Pre-migration compatibility checks
It's not possible, or at least not wise, to allow migration from any host to any other host. There are a whole host of things that need to be set up precisely the same on both the source and destination side for migration to have any chance of working. Libvirt should have some sort of pre-migration call that, given a destination host, will tell you whether a migration from here to there is likely to succeed.
For such a call to be widely useful, the libvirt API would have to allow a caller to specify which of the available checks they are interested in, and then have some sort of return value that indicated if there are show-stopper problems, or just problems that may cause things to be sub-optimal on the remote side. The caller can then decide what action it wants to take.

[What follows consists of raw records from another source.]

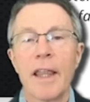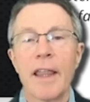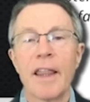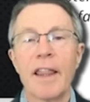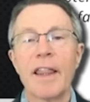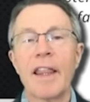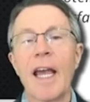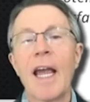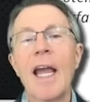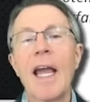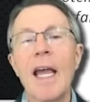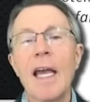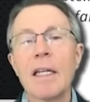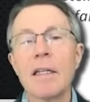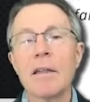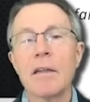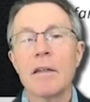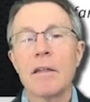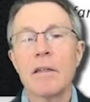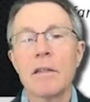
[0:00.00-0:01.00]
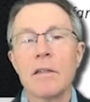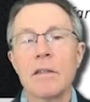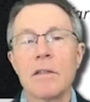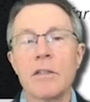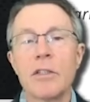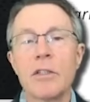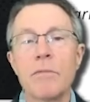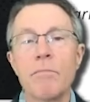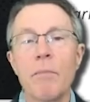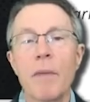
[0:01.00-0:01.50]
That
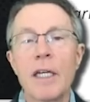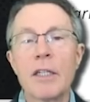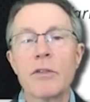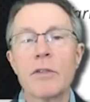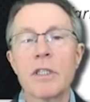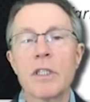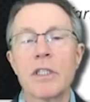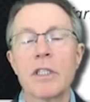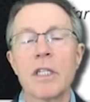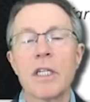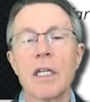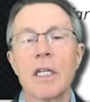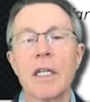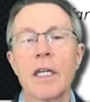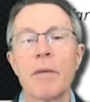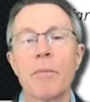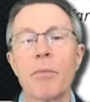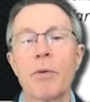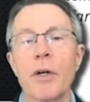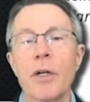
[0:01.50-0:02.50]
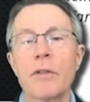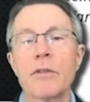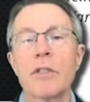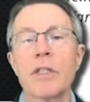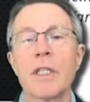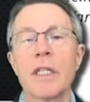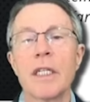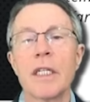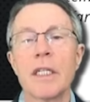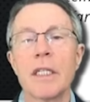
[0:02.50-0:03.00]
matrix GLA
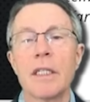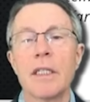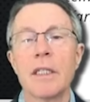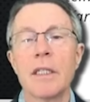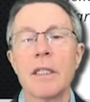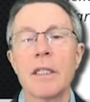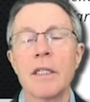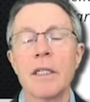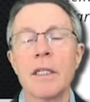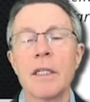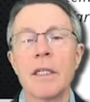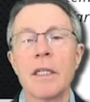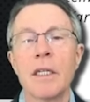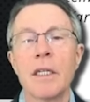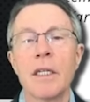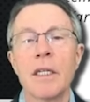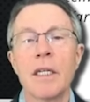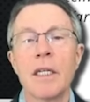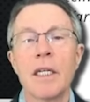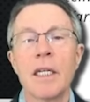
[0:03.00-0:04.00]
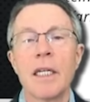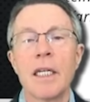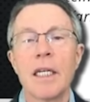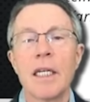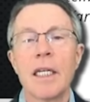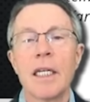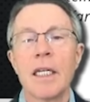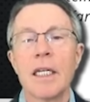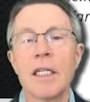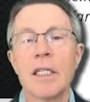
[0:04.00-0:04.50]
protein
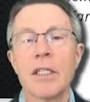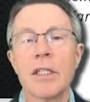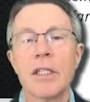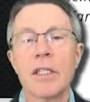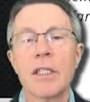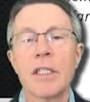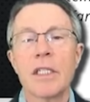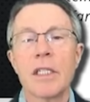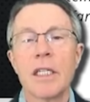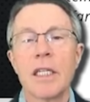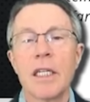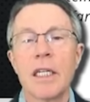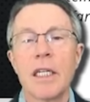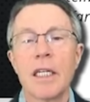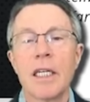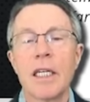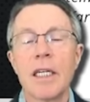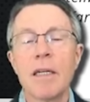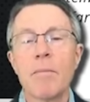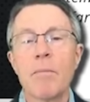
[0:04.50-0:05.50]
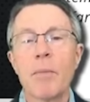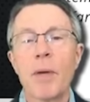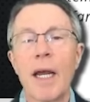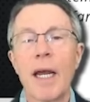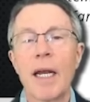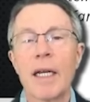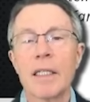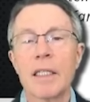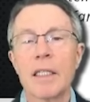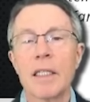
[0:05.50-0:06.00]
is
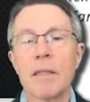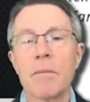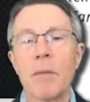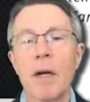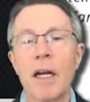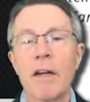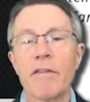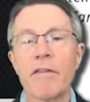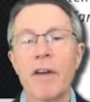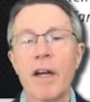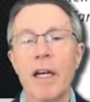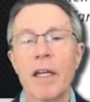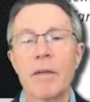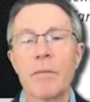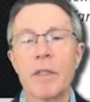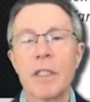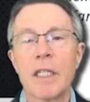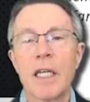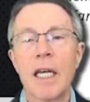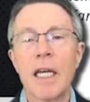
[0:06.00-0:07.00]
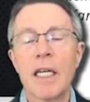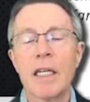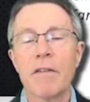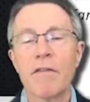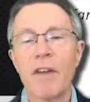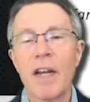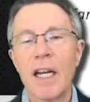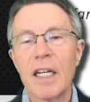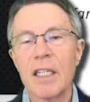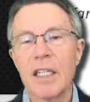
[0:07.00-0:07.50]
impacted by vitamin K.
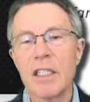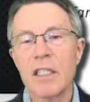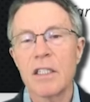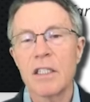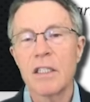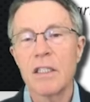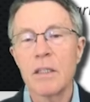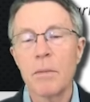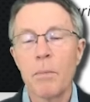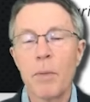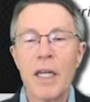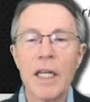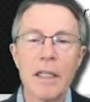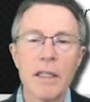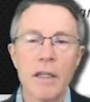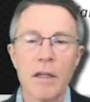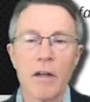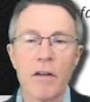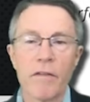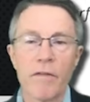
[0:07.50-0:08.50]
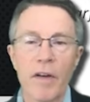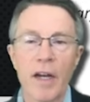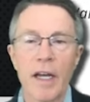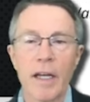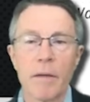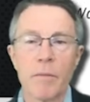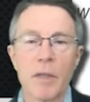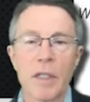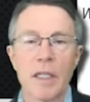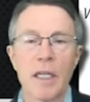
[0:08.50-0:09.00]
In fact, it's dependent on
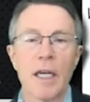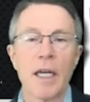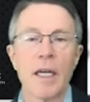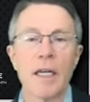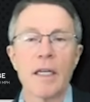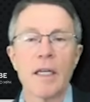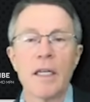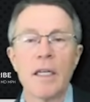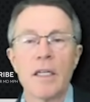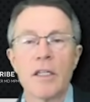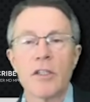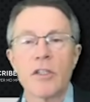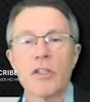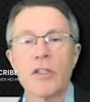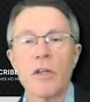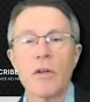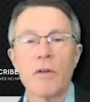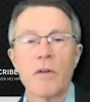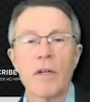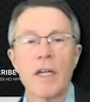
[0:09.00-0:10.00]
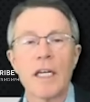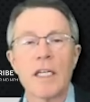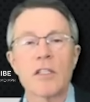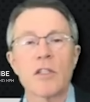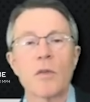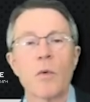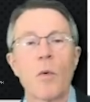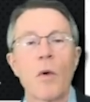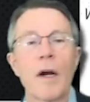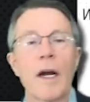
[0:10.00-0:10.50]
vitamin K. So,
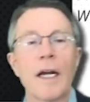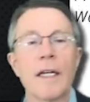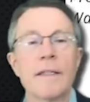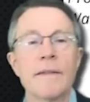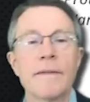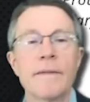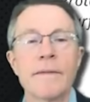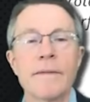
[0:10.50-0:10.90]
guess what?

The corollary to this "will migrate succeed" call is a call which, given two hosts A and B, figure out the lowest common denominator a guest needs to be run at so that migration in the future will likely be successful.
There are a lot of things that can/should be checked on both the source and destination side; the list includes:
- Matching hypervisors - obvious, but there are no checks today. Make sure we don't migrate between Xen and KVM (for instance), or vice-versa. Warnings for migrating from a "new" hypervisor (say, Xen 3.2) to an "old" hypervisor (say, Xen 3.1). That should work, in theory, but maybe the caller would prefer not to do that if possible. KVM and Xen are currently *accidentally* incompatible, but this should be explicit
- Matching CPU architectures - Make sure the architecture of the destination can run a guest of the type that is currently running on the source. For instance, an x86_64 hypervisor might be able to run i386 guests (subject to hypervisor versioning, of course), but an ia64 hypervisor can't run an x86_64 guest.
- CPU flags - the CPU flags of the destination must be a superset of the CPU flags that were presented to the guest at startup. Many OS's and applications check for CPU flags once at startup to choose optimized routines, and then never check again. If they happen to select sse3, and sse3 is not there on the destination, they will take an unrecoverable GPF the next time they execute one of those instructions, and crash.
This is where CPU masking technology and the "lowest common denomintor" API can make a difference. If a guest is started with some CPU flags masked off, it widens the potential migration pool for that guest.
- Number of CPUs - for performance reasons, the destination must usually have one physical CPU for each guest virtual CPU. However, for temporary or emergency situations, this may not be a hard requirement, so the caller would choose whether to check for and act on this.
- non-NUMA -> non-NUMA
- non-NUMA -> NUMA
- NUMA -> non-NUMA
- NUMA -> NUMA